Forecasting software Sunairio has launched the new Omniscale Next-generation Ensemble (ONE) offering to provide critical weather and energy insights.
“Sunairio ONE is trained on the Sunairio High-resolution Earth Dataset (the SHED), our proprietary, high-resolution historical weather data archive that’s purpose-built to replicate granular risks for the modern grid,” said Rob Cirincione, CEO of Sunairio.
Sunairio started with the industry’s benchmark historical weather data, leveraged machine learning to sharpen resolution, then trained ONE on that data while incorporating changing climate fundamentals. Sunairio ONE generates 1,000-member hourly ensembles compared to traditional methods that stop at 50. The result is expanded forecast fidelity for load, renewables and grid stress across all time scales.
“Alternative forecast methods rarely issue more than 50 forecast scenarios, preventing users from seeing the make-or-break events,” Cirincione explained. “Imagine if I told you there was a one-in-50 chance of winning the lottery, except you don’t win the lottery, you black out the power grid or bankrupt your company. That’s the risk we’re taking with these limited forecasts.”

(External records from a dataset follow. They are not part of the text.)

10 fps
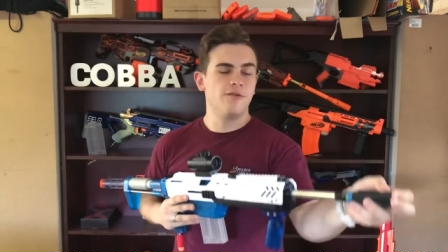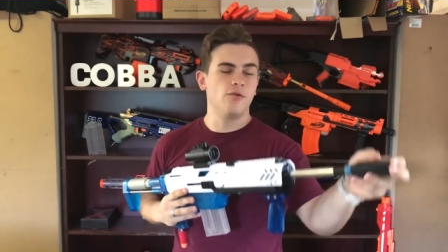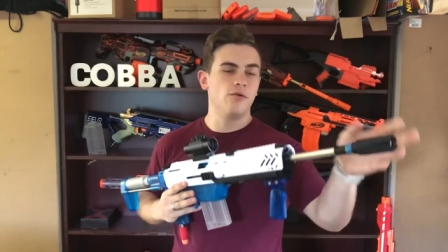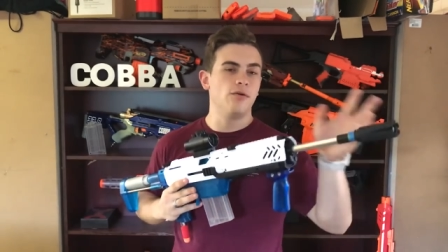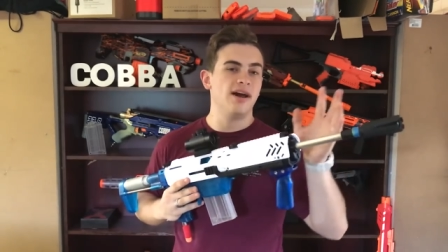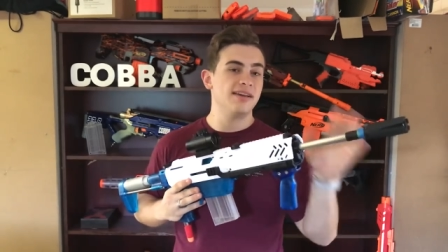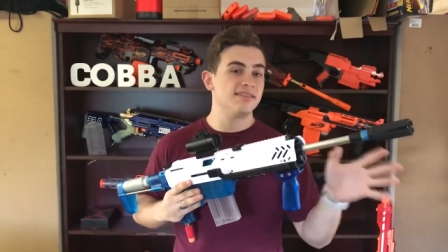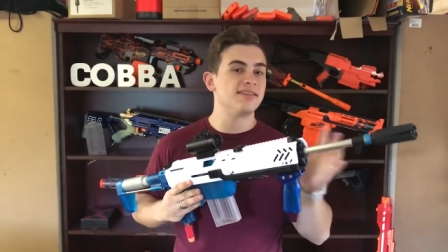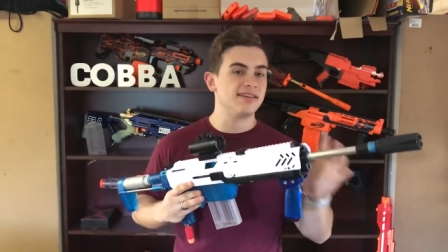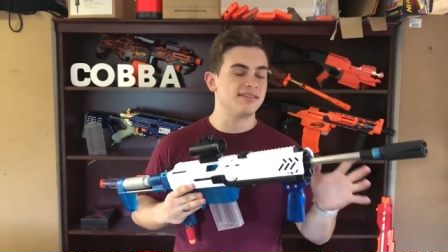for
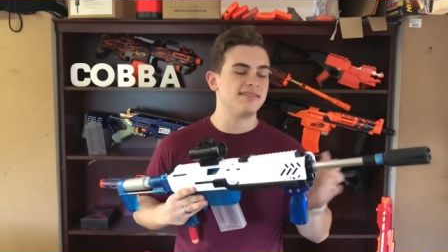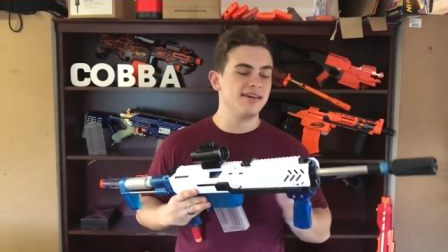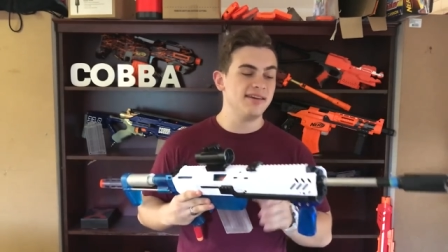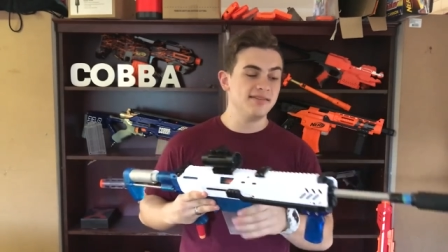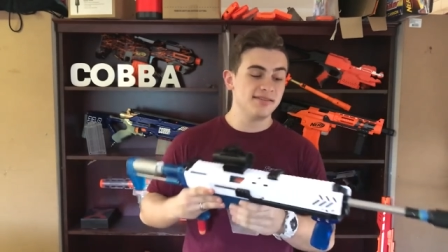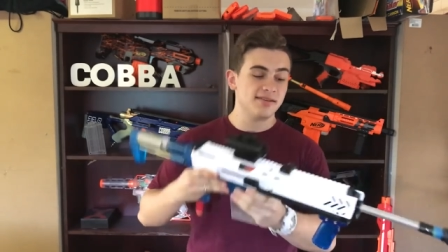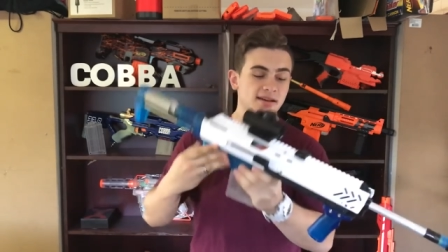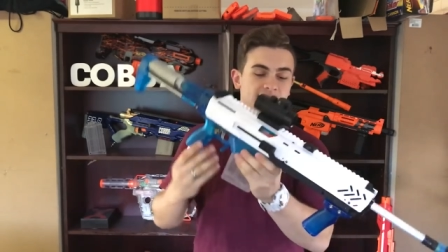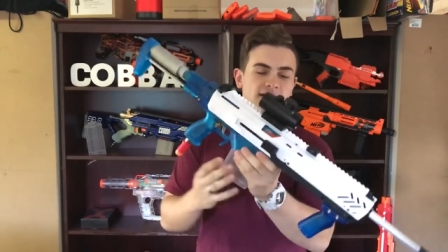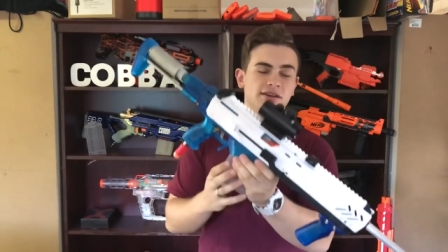ACCs,
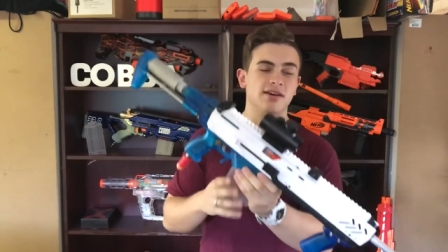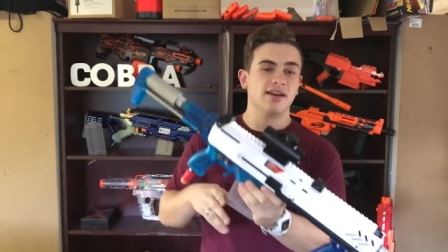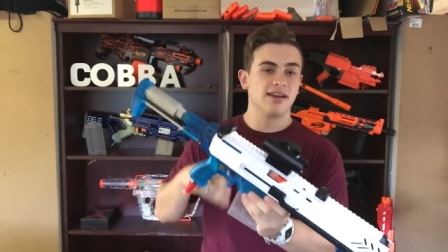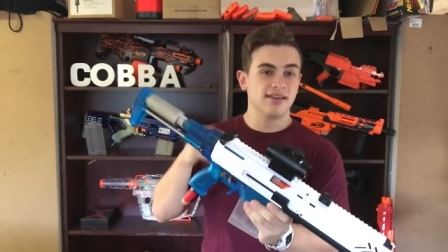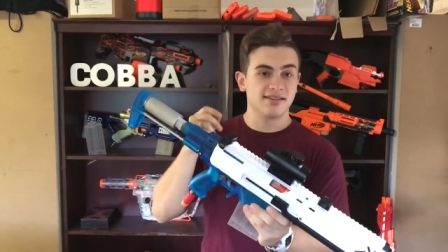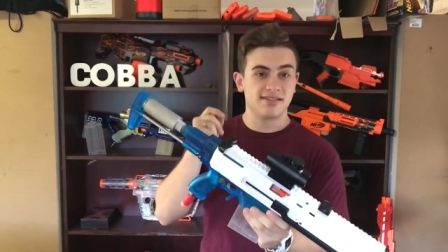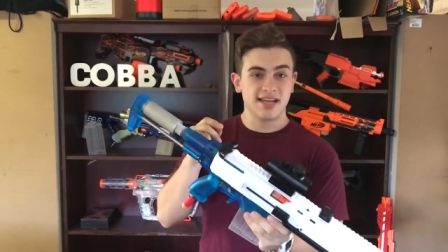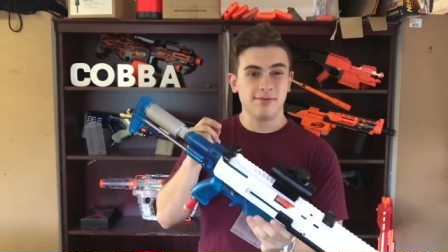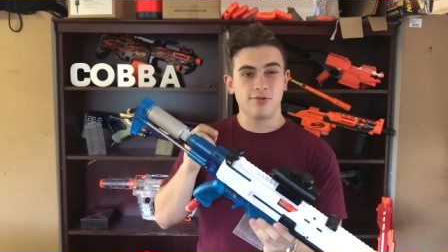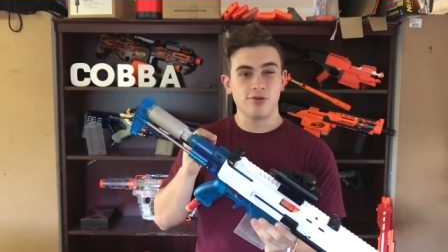you're gonna get the
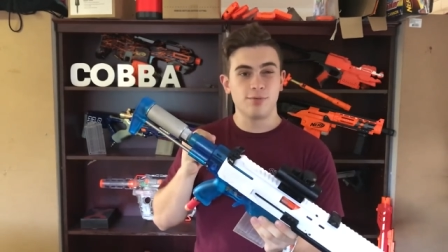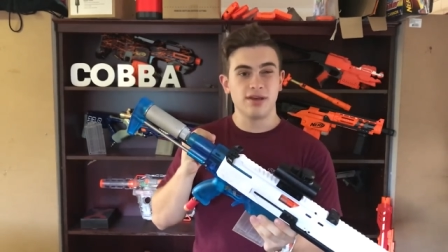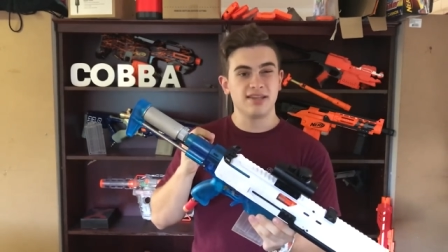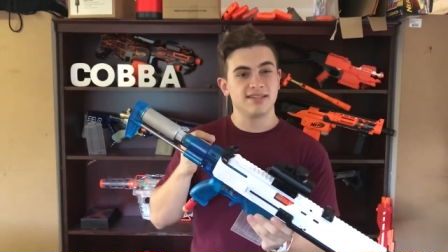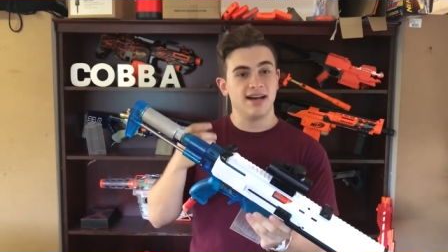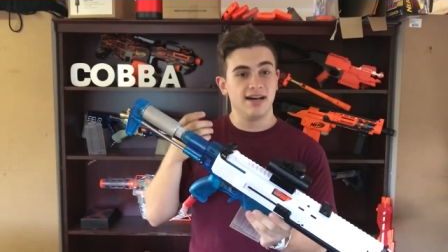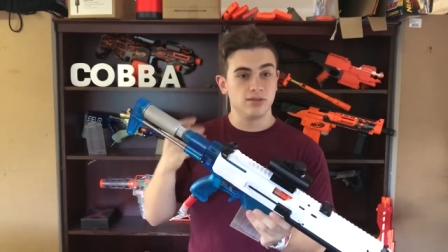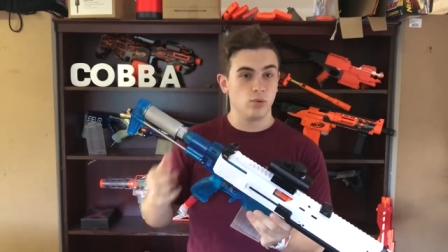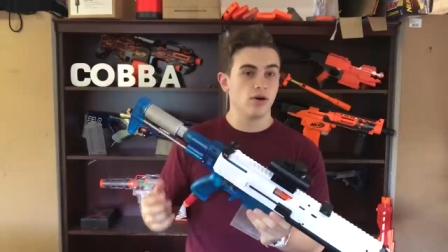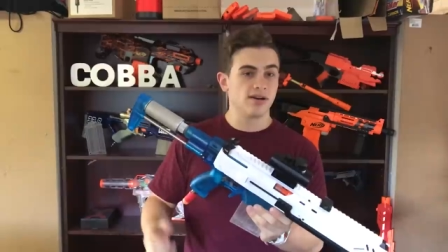same groupings
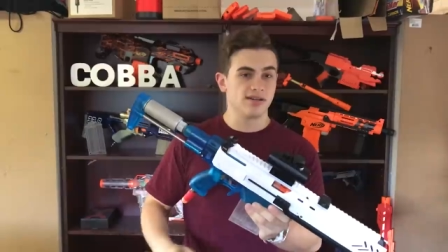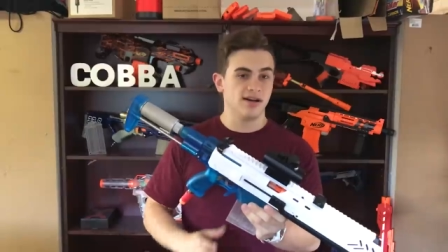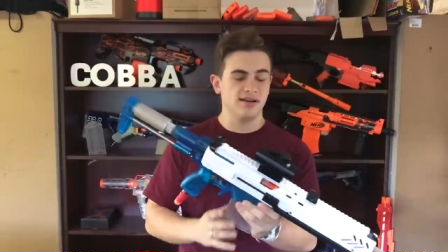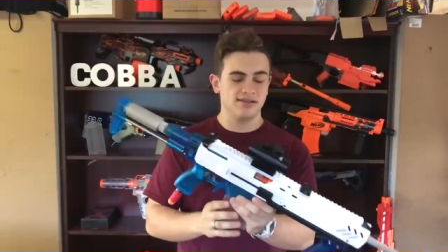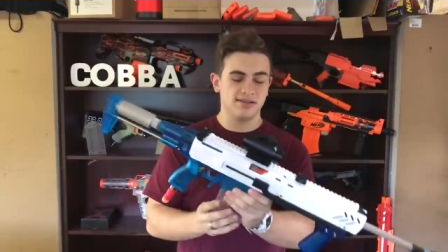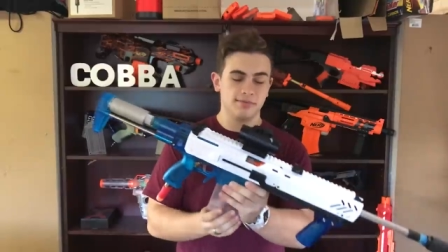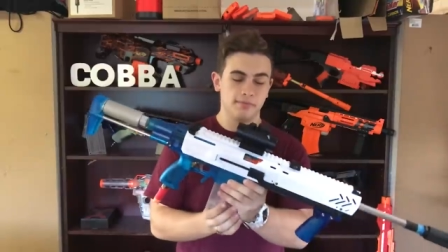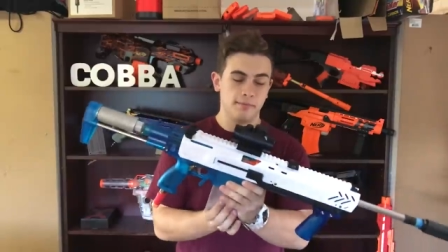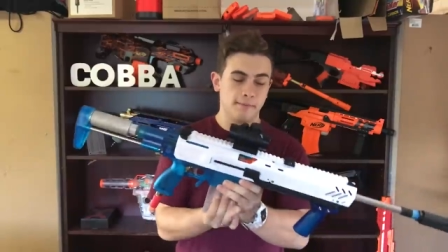as Worker darts.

Sunairio ONE forecasts support actionable intelligence for reliable planning across power markets and utility operations. It is designed to support a range of use cases, including:
- Probabilistic energy trading and hedging strategy: Ensembles predict future energy price ranges and show potential for risk versus reward.
- Asset-level renewables forecasting: Sunairio ONE provides probabilistic forecasting for individual renewable energy assets (including availability and curtailment losses) for independent power providers, utilities, and public market participants.
- Climate-aware portfolio risk management: Accurately calculates the risk to energy investments resulting from weather-driven impacts across load, wind, and solar.
“Some of the greatest risks to power grids are hiding in plain sight. They don’t always look like hurricanes, which makes them more insidious. Increasingly, they look more like unusual combinations of weather that increase demand while reducing renewables output: heat that lingers past twilight or polar vortex cold snaps that arrive with calm winds,” said Raiden Hasegewa, PhD, Director of Data Science, Sunairio. “By combining weather and energy in a sophisticated forecast model, we’re giving companies insight they can’t get anywhere else.”